By 1964, when I was 26 years old, I had written eight unpublished books, and had accumulated, by count, more than 2000 rejections, all of which I had saved, and several hundred of which I had once, in a fit of antic despair, taped to the wall above my writing desk. I thought the collage would be amusing and useful—dulce et utile—and would lift me out of my funk. It didn’t.

In the spring of 1965 I was living on New York’s Upper West Side, teaching at Columbia, and working on my ninth book—Big Man, a novel set against the background of the college basketball scandals of the early fifties. On the afternoon of May 30th of that year, my twenty-seventh birthday, while browsing in a bookstore on New York’s Upper West Side, I told my wife that I had come to a decision: if I didn’t have a novel published by the time I was thirty, I would consider never writing again, and would start thinking about what else I might do with my life.

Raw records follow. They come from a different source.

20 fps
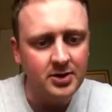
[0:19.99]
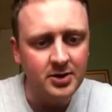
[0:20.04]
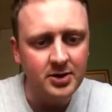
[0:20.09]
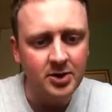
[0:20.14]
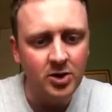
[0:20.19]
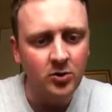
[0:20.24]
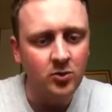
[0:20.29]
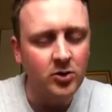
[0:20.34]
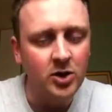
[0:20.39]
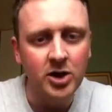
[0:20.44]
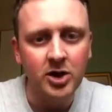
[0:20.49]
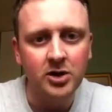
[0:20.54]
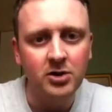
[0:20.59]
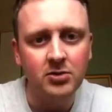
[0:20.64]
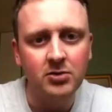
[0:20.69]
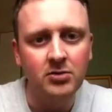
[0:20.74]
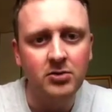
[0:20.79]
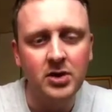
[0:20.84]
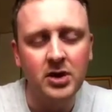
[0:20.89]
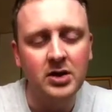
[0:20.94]

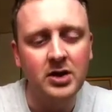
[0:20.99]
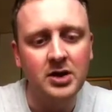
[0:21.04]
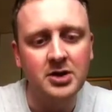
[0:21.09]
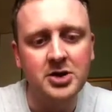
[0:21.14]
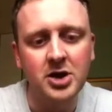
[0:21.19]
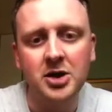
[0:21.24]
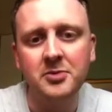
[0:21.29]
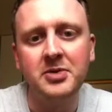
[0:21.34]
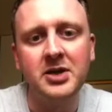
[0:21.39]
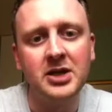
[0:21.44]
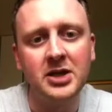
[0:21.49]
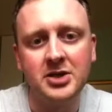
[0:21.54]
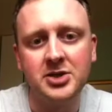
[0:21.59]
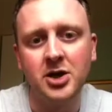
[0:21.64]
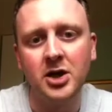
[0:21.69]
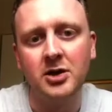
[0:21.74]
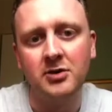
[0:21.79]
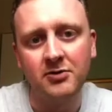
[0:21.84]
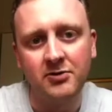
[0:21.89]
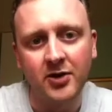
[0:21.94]
it's going to be an
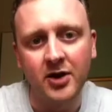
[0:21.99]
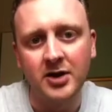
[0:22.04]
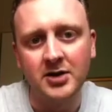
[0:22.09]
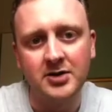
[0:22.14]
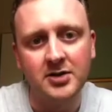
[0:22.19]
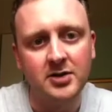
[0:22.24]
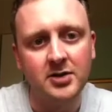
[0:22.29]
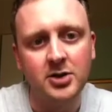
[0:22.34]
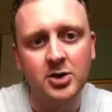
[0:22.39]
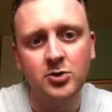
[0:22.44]
exciting fight.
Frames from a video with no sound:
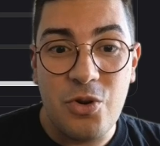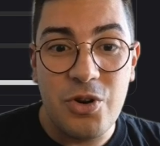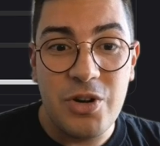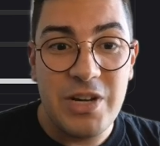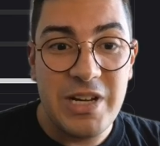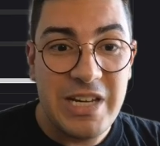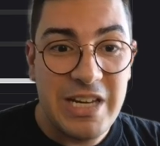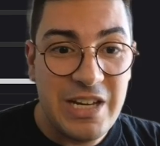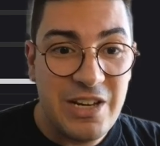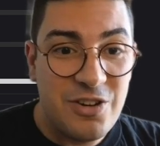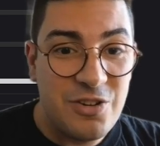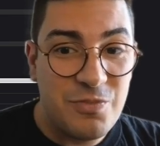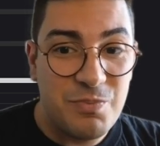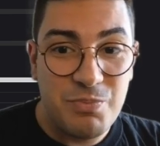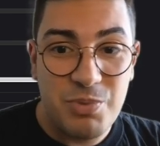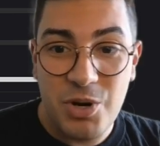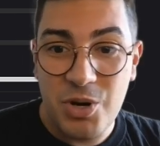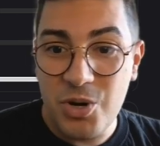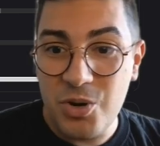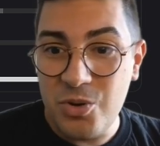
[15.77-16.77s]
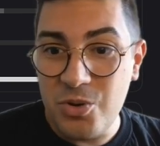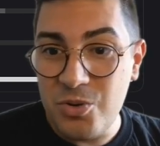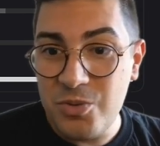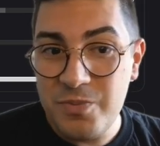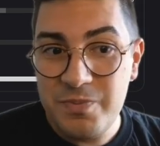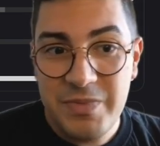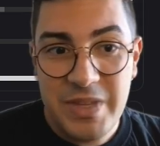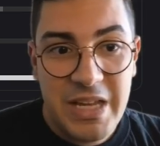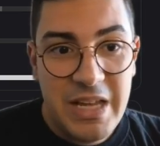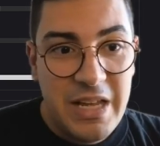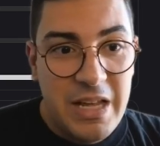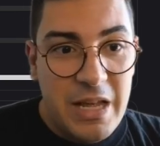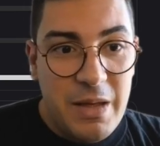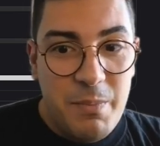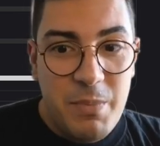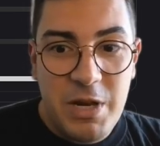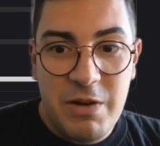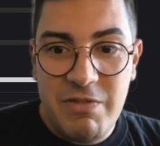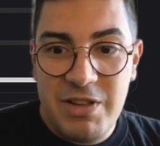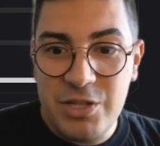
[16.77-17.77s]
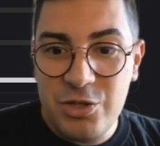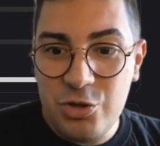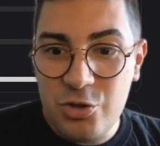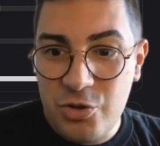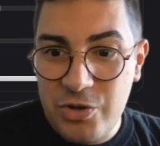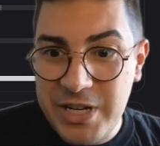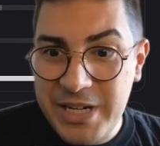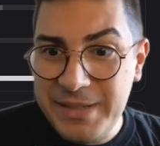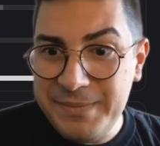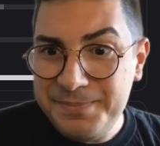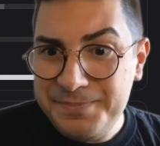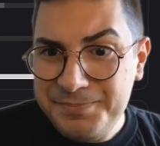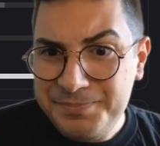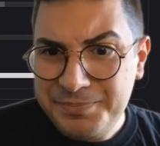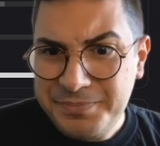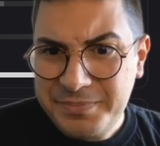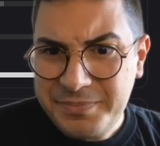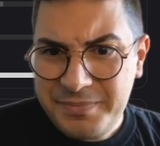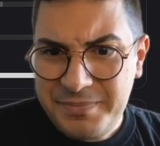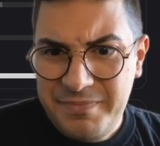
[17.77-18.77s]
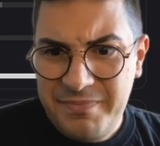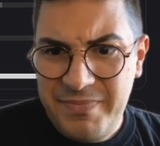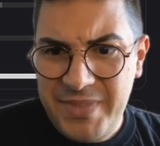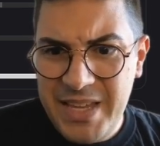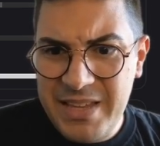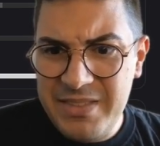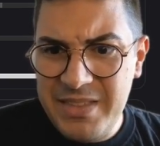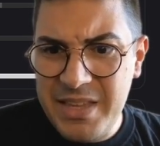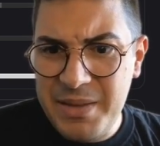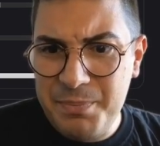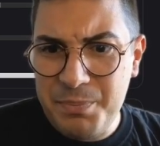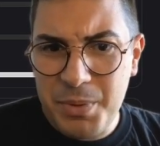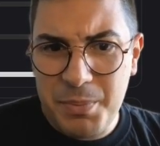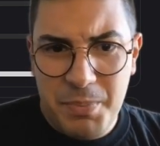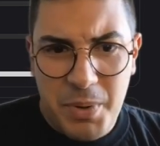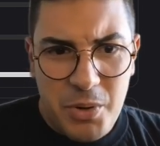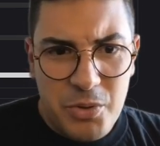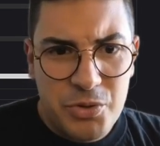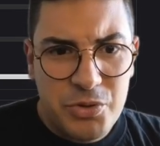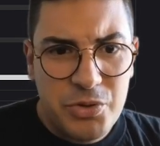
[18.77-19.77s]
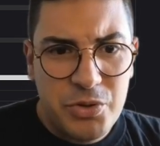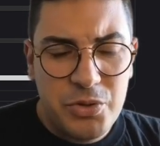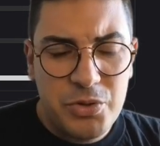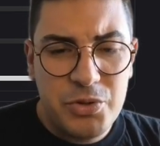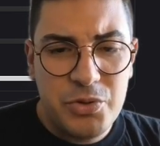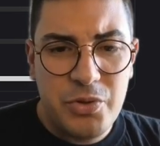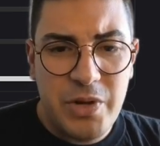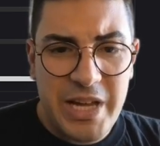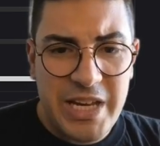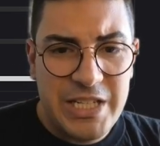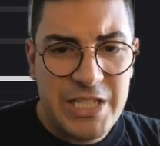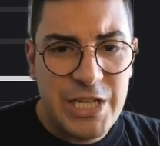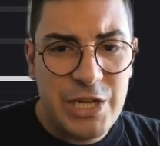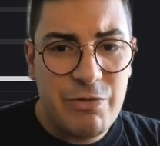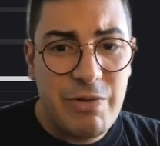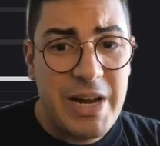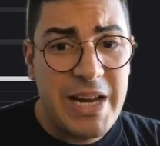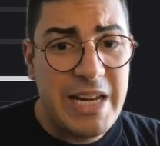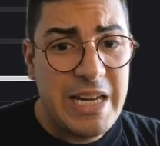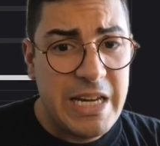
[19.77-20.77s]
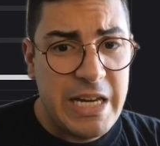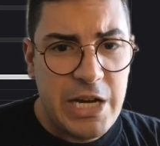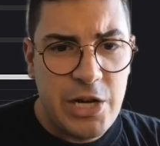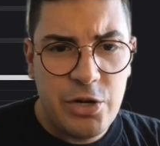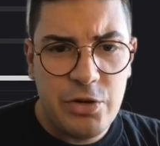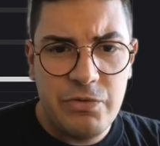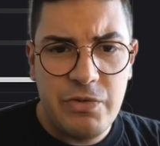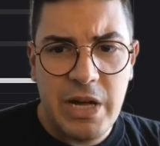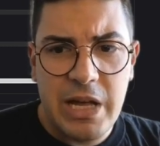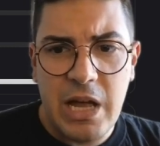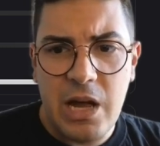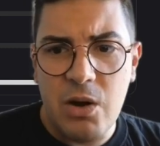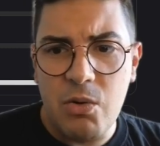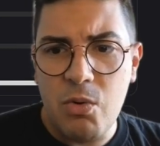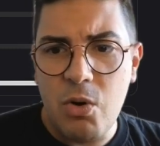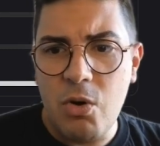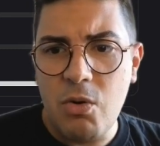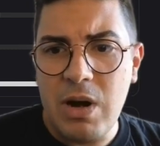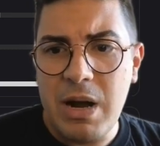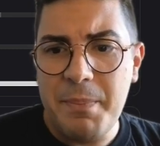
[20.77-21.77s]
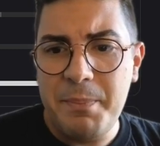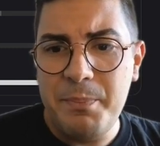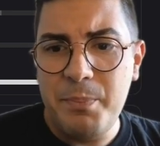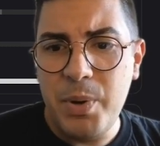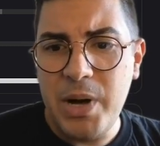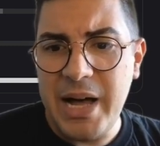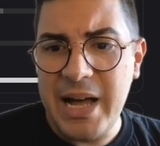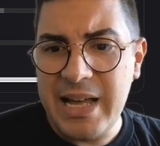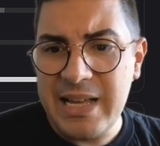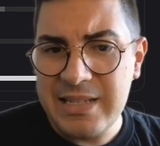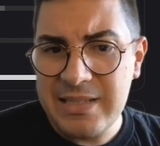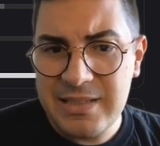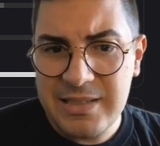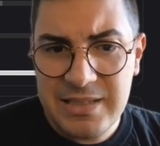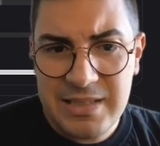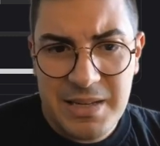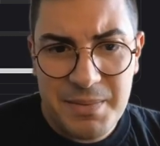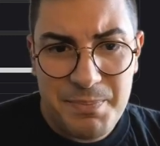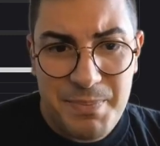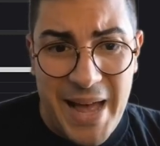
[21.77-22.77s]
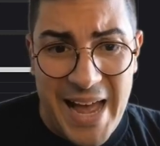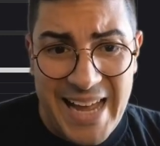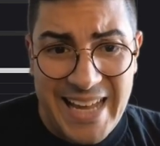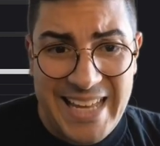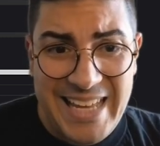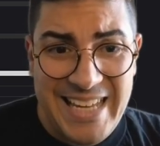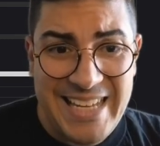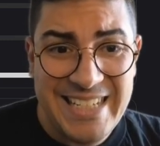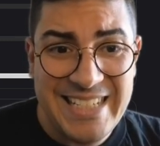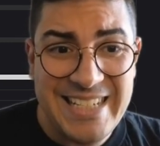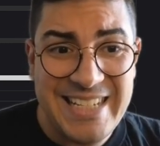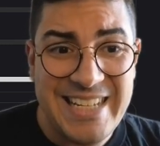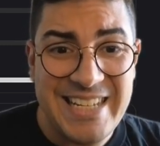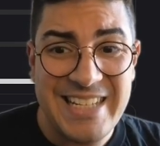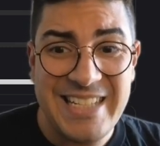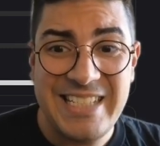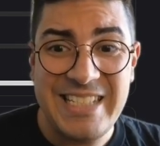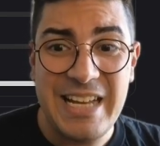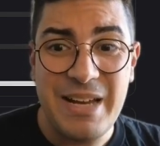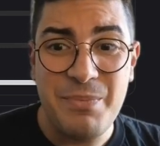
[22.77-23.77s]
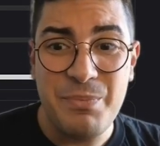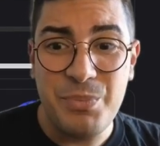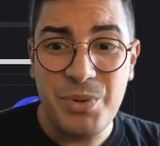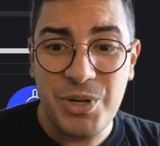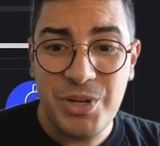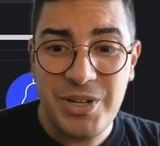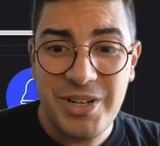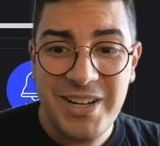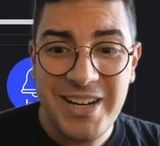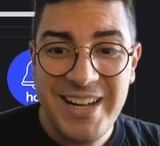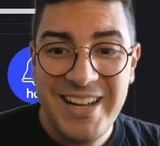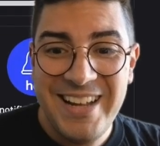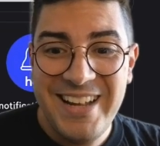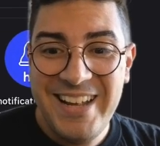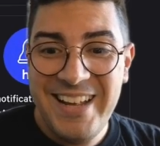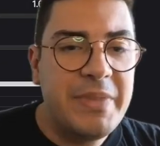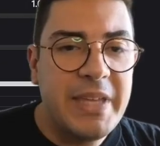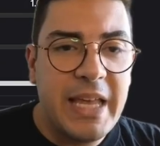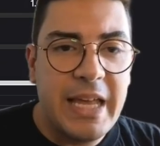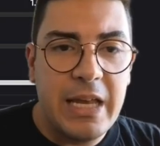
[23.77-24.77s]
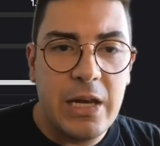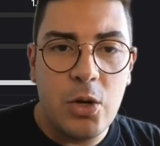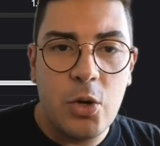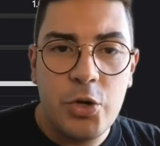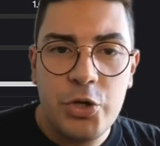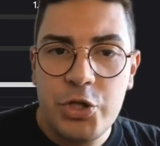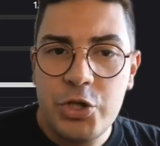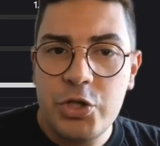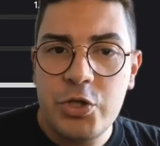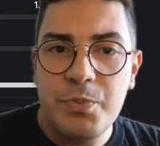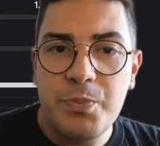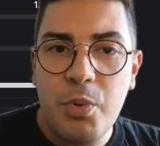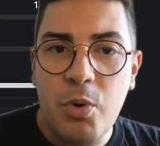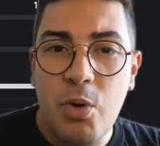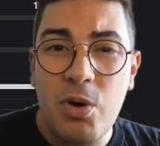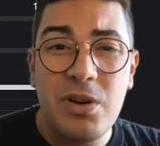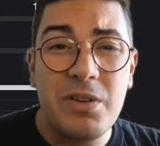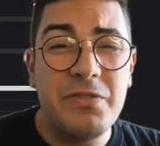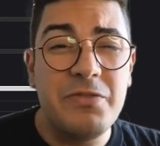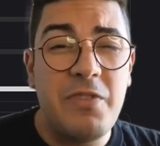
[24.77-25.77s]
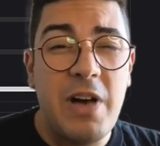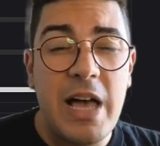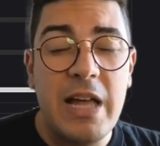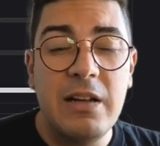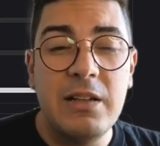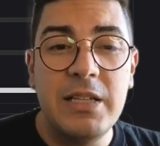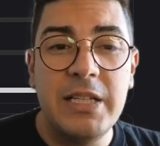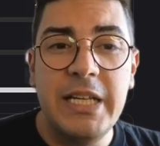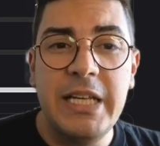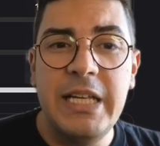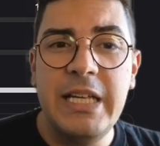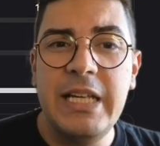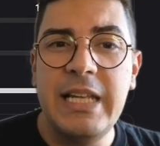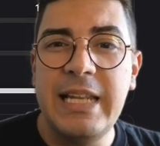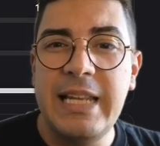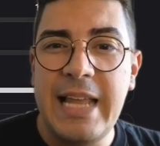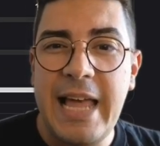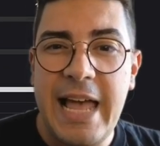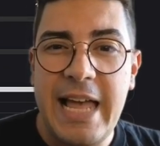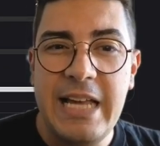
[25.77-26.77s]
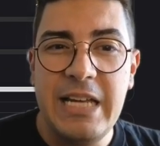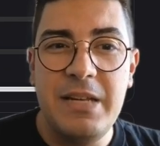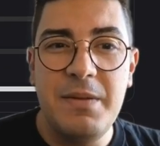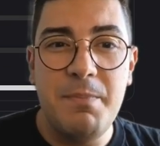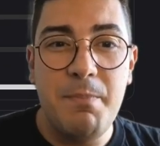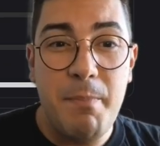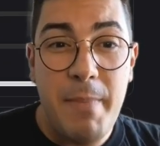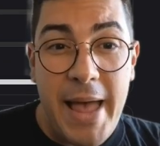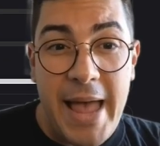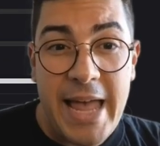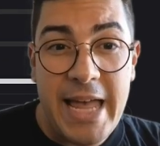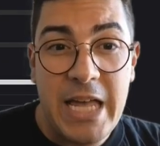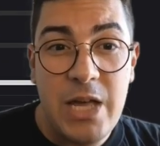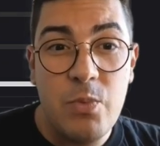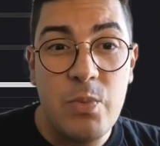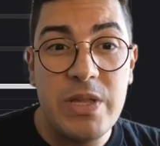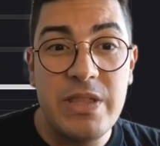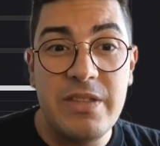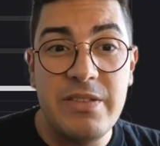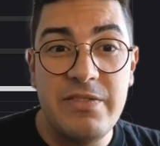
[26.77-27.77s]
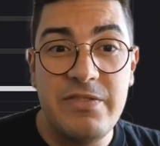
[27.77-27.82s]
Near protocol. Bit of history. The proposal to integrate Near via Aurora passed back in December. It launched support finally late May when the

That evening I received a call from Joe McCrindle, editor of the Transatlantic Review, who introduced himself, and said he was wondering if anyone had told me that my story, “The Application,” which had been published in Transatlantic Review 17 (Autumn 1964), had been chosen by Martha Foley for inclusion in the 1965 edition of The Best American Short Stories. “The Application” was my second published story—it had been turned down more than thirty times over a four year period—and I had been thrilled to have it appear in a periodical that had previously published work by an extraordinary range of writers, including, among others, William Faulkner, John Fowles, John Updike, Muriel Spark, Robert Musil, William Trevor, Peter Barnes, Harold Pinter, Jack Kerouac, Paul Bowles, Boris Pasternak, and Samuel Beckett. Elated by the news from McCrindle, I was back at work on Big Man the next morning, and thoughts of retiring as a writer (pace Philip Roth and Alice Munro) have never returned.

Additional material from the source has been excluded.